Now, we are going to wrap our training code in a `dagshub_logger` context manager. The logger has 2 methods, `log_hyperparams` and `log_metrics`, for logging hyperparameters and metrics respectively (duh). Modify the `XGBClassifier` and `.fit()` lines with one indent and wrap it in a `dagshub.dagshub_logger` object as is below. If you'd like, you can be more specific about which hyperparameters you want to log by specifying them manually to the logger (we just use `.get_params()` here).
```python
...
with dagshub.dagshub_logger() as logger:
    xgb = XGBClassifier(
        n_estimators=100,
        learning_rate=0.1,
        max_depth=3,
        min_child_weight=1,
        gamma=0,
        subsample=0.8,
        colsample_bytree=0.8,
        objective="binary:logistic",
        nthread=4,
        scale_pos_weight=1,
        seed=27,
    )

    # Log your hyperparameters with DagsHub
    logger.log_hyperparams(model_class=type(xgb).__name__)
    logger.log_hyperparams({'model': xgb.get_params()})

    model = xgb.fit(X_train, y_train)
    y_pred = xgb.predict(X_test)

    accuracy = round(accuracy_score(y_test, y_pred), 3)
    roc_auc = round(roc_auc_score(y_test, y_pred), 3)
    
    # Log your metrics with DagsHub
    logger.log_metrics(
        {'accuracy': accuracy}
    )
    logger.log_metrics(
        {'roc_auc': roc_auc}
    )
...
```

Save the changes and git commit. Time to run an experiment! Run your modified training file in a new DVC pipeline stage. You may notice we have a new flag `-M`. This tells DVC this is a *metric* output to be tracked by git. There is another option `-p`, which allows us to specify a hyperparameter file as a pipeline dependency. In this case, we are tracking `params.yml` as a metric artifact instead as we are specifying the hyperparameters in code and this file is output by the DagsHub logger.
```bash
dvc run -n training -d feature_sets/X_train.csv \
-d feature_sets/X_test.csv \
-d feature_sets/y_train.csv \
-d feature_sets/y_test.csv \
-d train.py \
-o models/xgb-fraud-classifier.joblib \
-M metrics.csv \
-M params.yml \
python train.py
```

This creates 3 new files, our 2 DagsHub files `metrics.csv` and `params.yml`, and our model file `models/xgb-fraud-classifier.joblib`. Add the Dagshub files to the git repo, the model file to dvc, and commit. It is also a good idea to tag your commit with some sort of model version.
```bash
git add metrics.csv params.yml models.dvc .gitignore
git commit -m "Train XGBoost model with OHE features, v0.1"
git tag -a "v0.1" -m "xgb model v0.1"
git push -u origin master
dvc push -r origin
```

You will see that now you can view your experiments in DagsHub under the **Experiments** tab.

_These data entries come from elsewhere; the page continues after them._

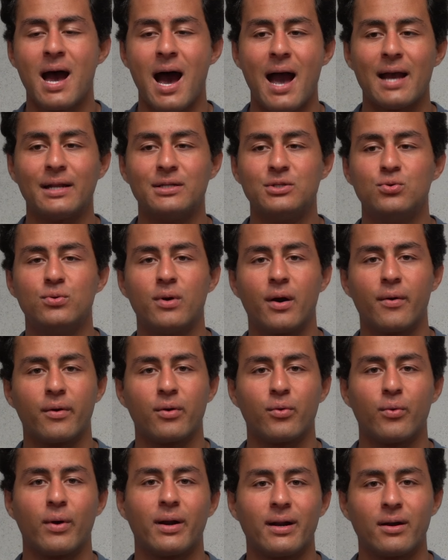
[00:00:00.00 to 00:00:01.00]
I do not
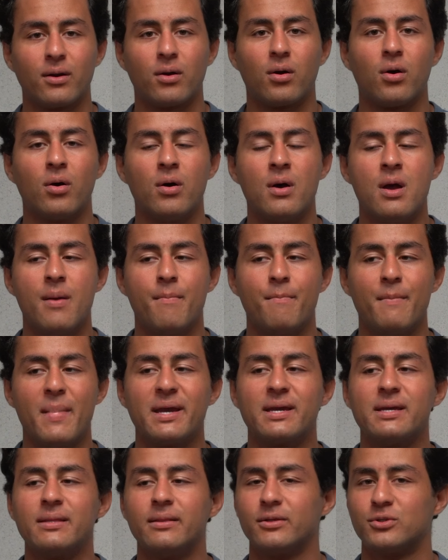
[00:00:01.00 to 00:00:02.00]
regret at all
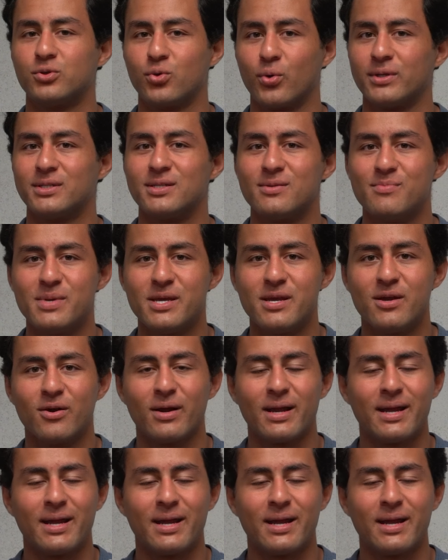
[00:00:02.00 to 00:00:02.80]
making the choice to be here.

![DagsHub Experiments](media/dags_experiments.png)

You will also see your updated data pipeline.

![Updated DagsHub Data Pipeline](media/dags_data_pipeline_new.png)

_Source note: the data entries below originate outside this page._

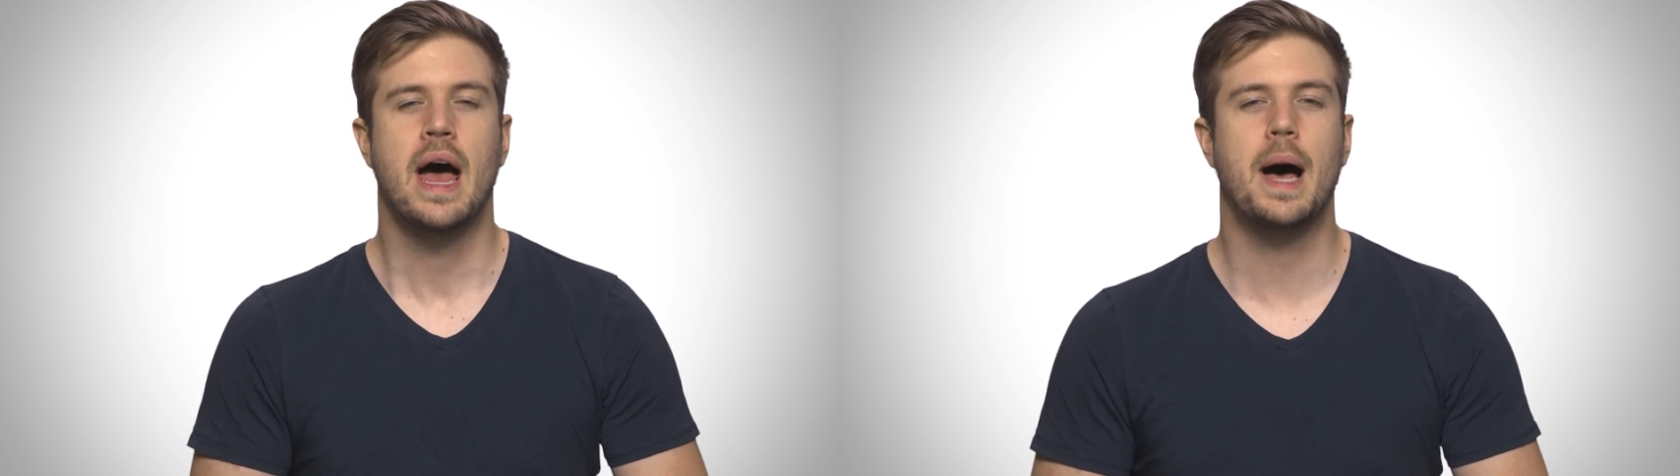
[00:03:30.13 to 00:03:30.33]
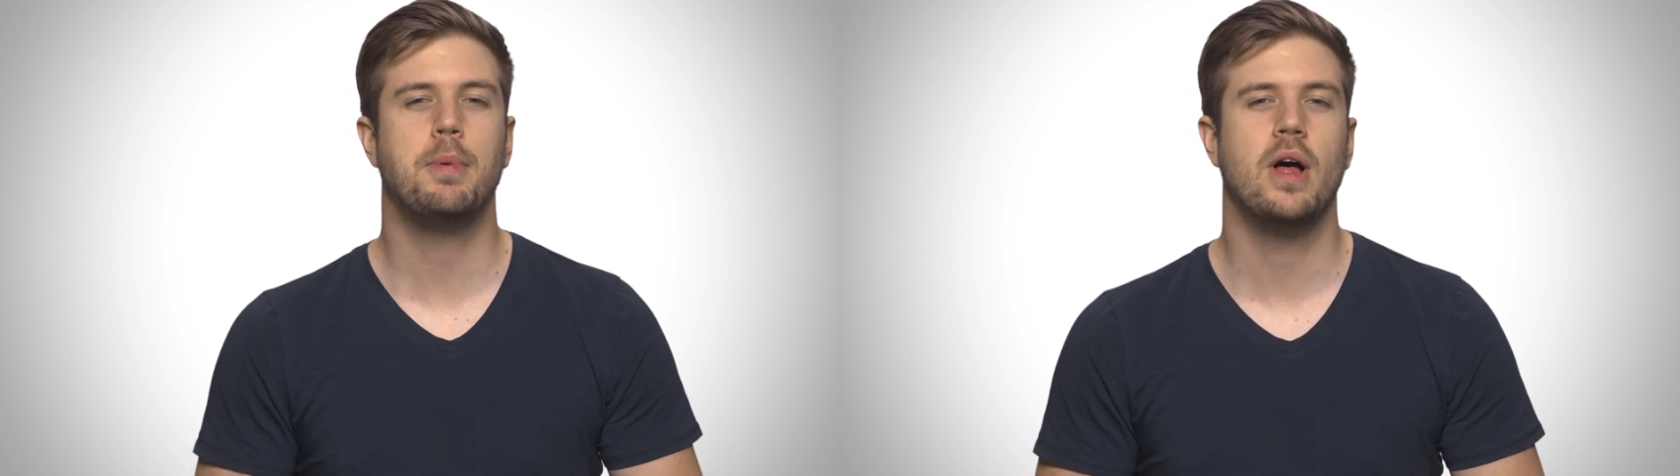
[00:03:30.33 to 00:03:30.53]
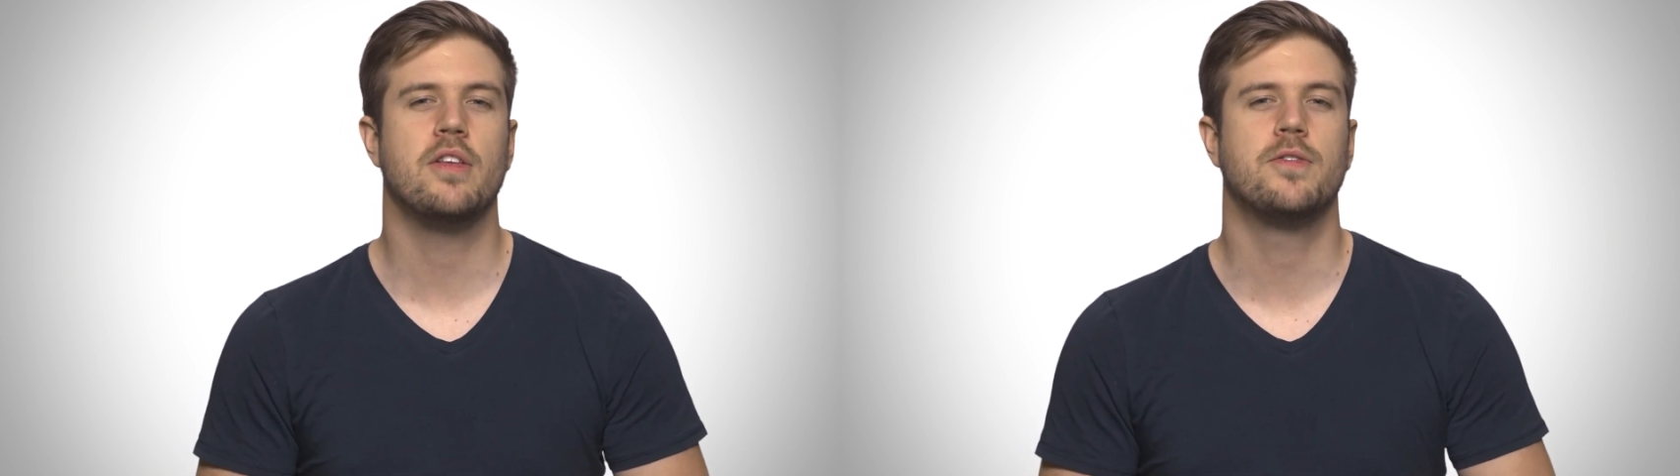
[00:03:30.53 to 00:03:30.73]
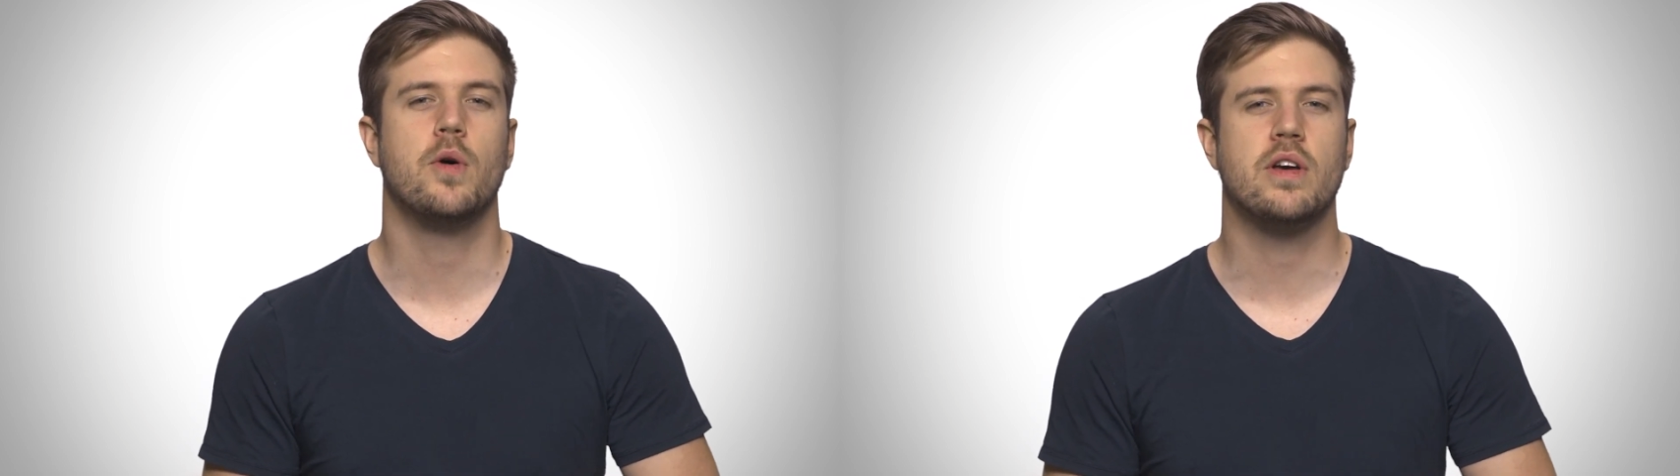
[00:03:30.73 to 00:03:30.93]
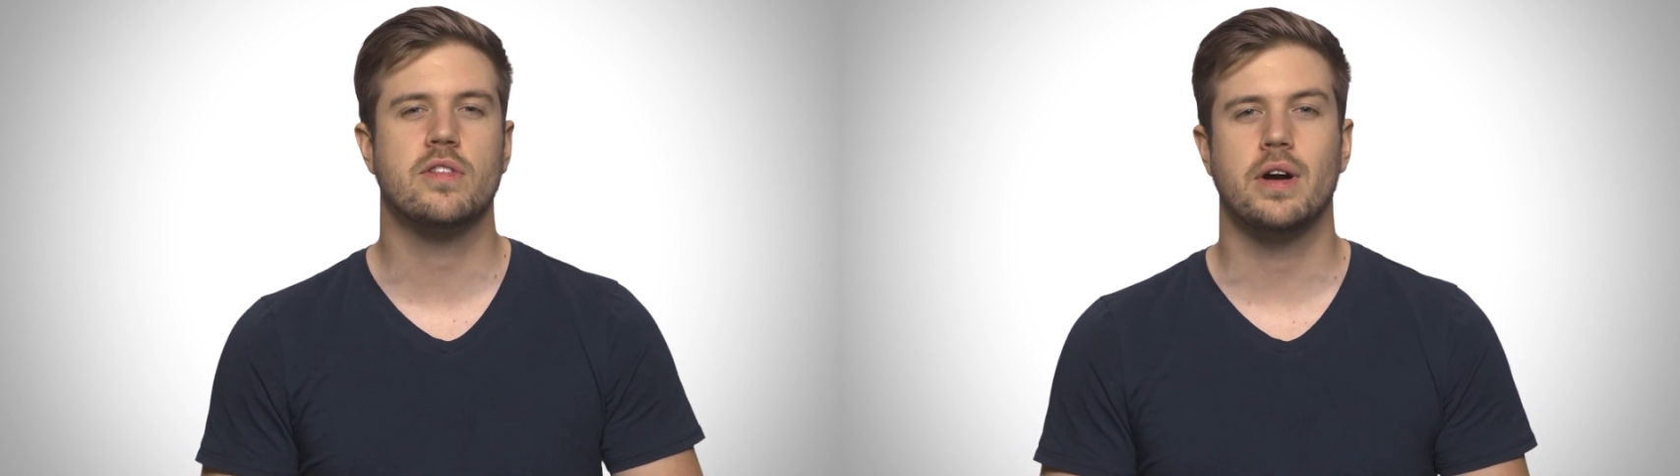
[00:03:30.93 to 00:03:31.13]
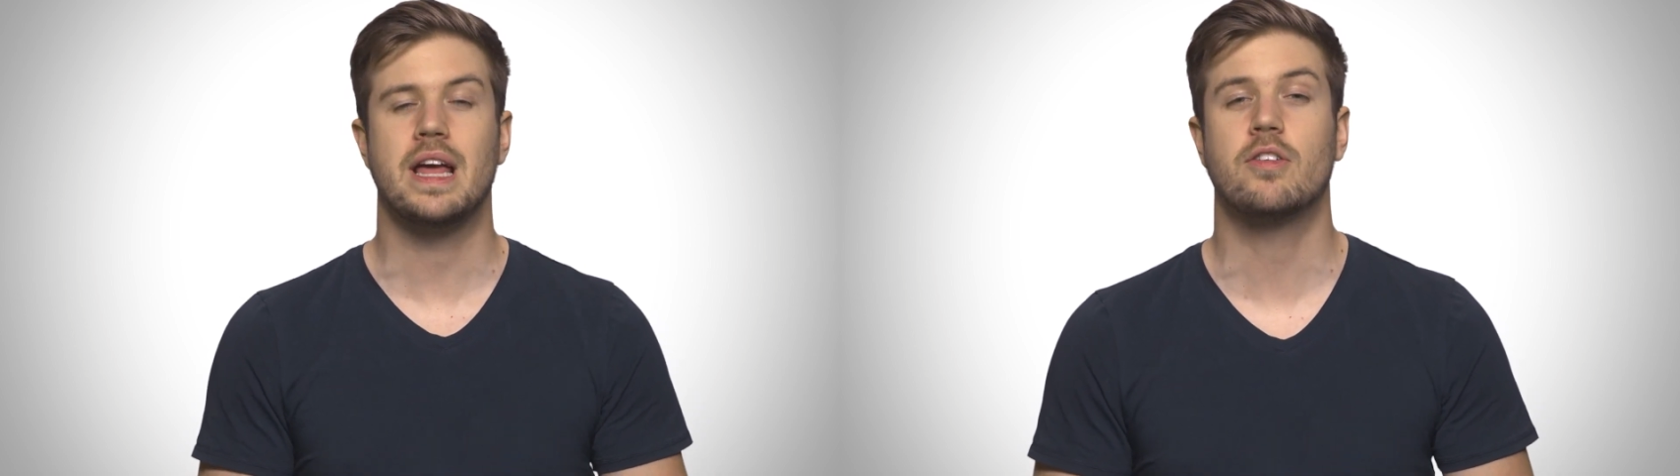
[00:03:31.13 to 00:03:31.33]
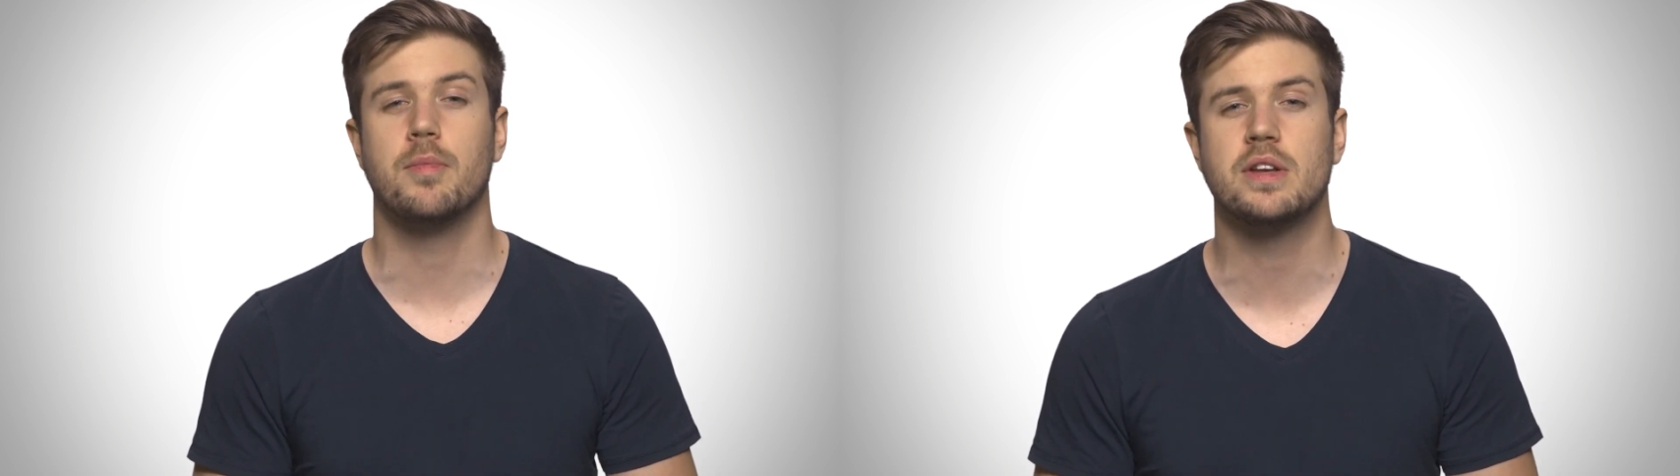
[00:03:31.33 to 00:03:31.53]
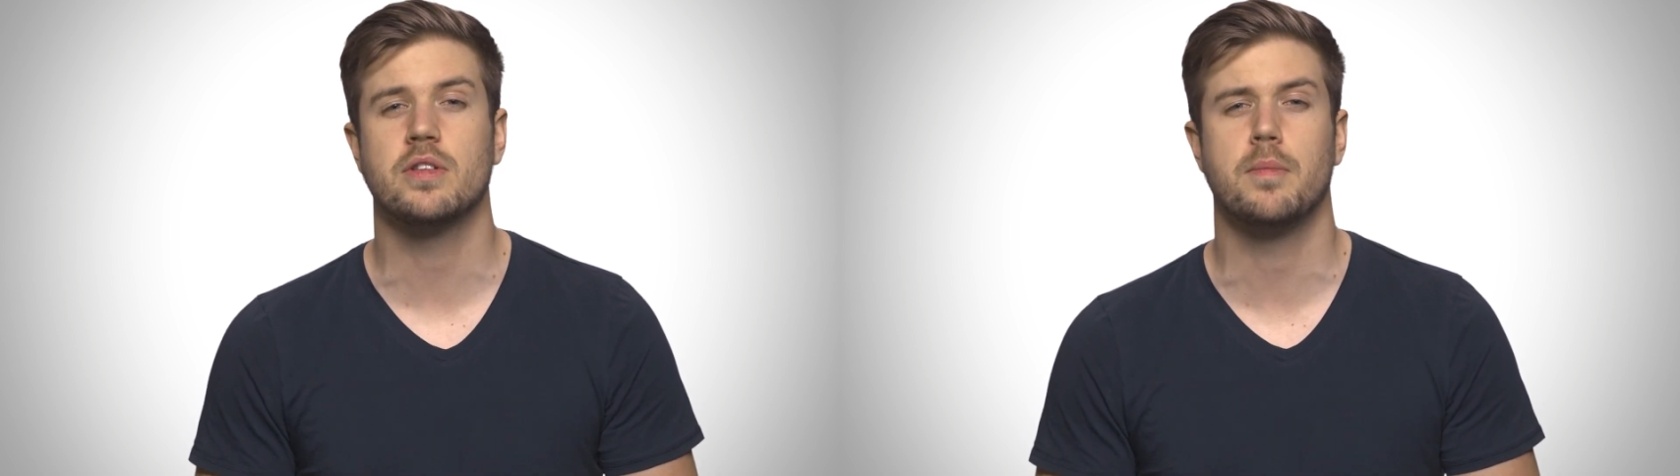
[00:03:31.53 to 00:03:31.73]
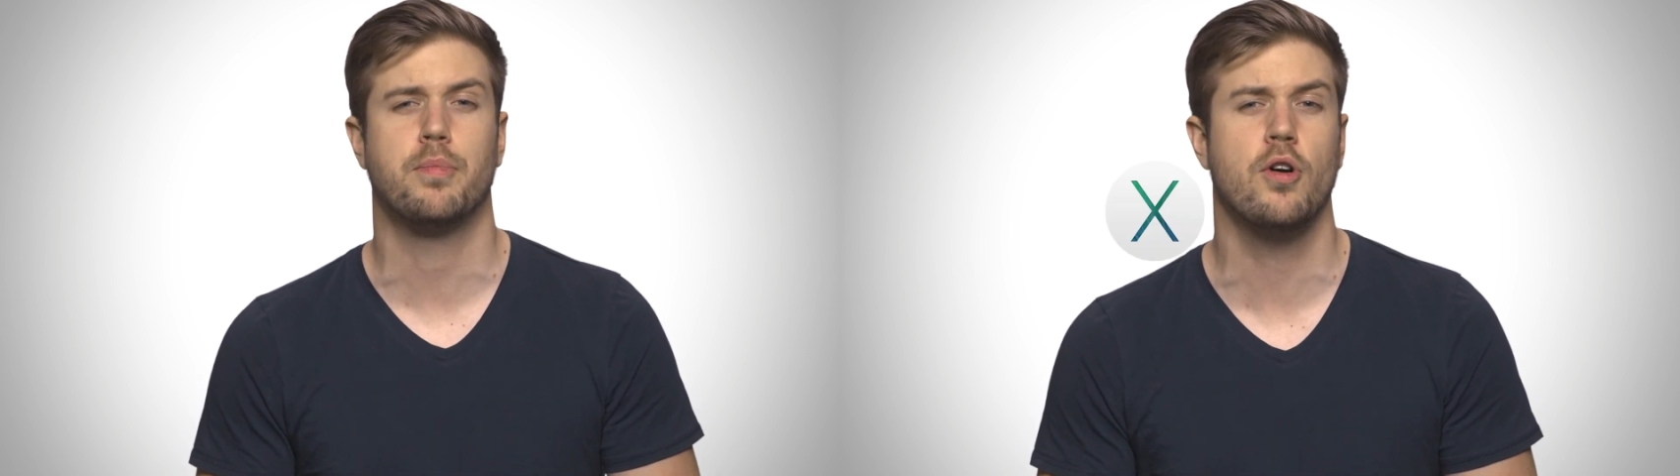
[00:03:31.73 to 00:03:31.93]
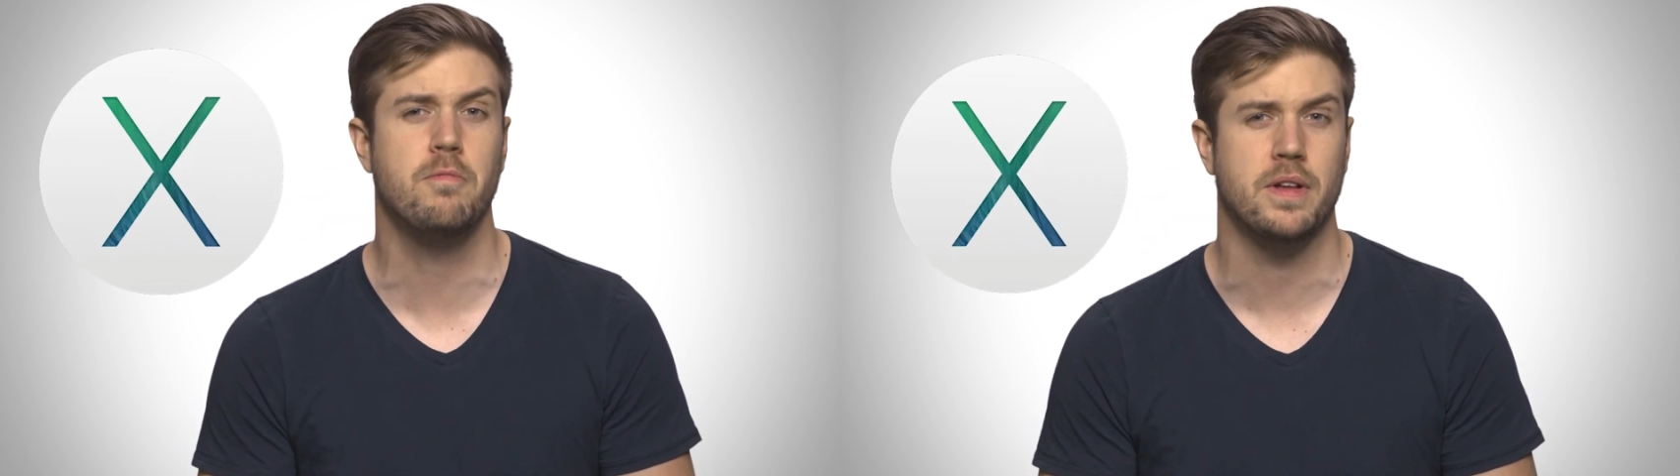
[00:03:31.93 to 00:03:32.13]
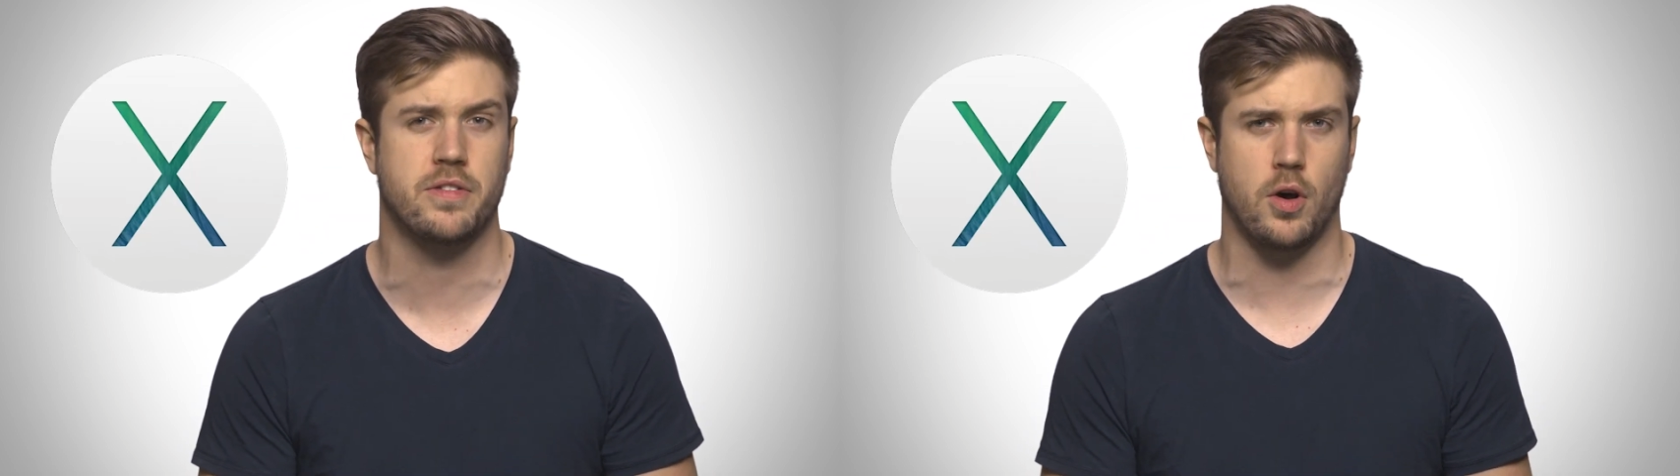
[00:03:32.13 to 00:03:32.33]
Apple has focused on incremental improvements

## Running a new experiment

Say we are testing a new hypothesis and want to run a new experiment with the same model, but with a different set of hyperparameters. After some analysis, we change the *n_estimators* and *max_depth* hyperpameters in the `training` file, finalising them to the following. Save the file modification.

```python
xgb = XGBClassifier(
    n_estimators=50,
    learning_rate=0.1,
    max_depth=5,
    min_child_weight=1,
    gamma=0,
    subsample=0.8,
    colsample_bytree=0.8,
    objective="binary:logistic",
    nthread=4,
    scale_pos_weight=1,
    seed=27,
)
```

We can now run the experiment again. Since we have specified how each pipeline should be run previously, we now simply tell dvc to *reproduce* the entire pipeline.
```bash
dvc repro
```

Great! Push your changes and view your new experiment in DagsHub.

![DagsHub New Experiment](media/dags_experiments_new.png)

You are now armed with the tools to successfully run experiments and track your results in DagsHub. You can visit each commit of a experiment seperately to see the exact code and data that was used to train the model in that particular run. Reproducing that result is simply a matter of checking out the commit and running the pipeline!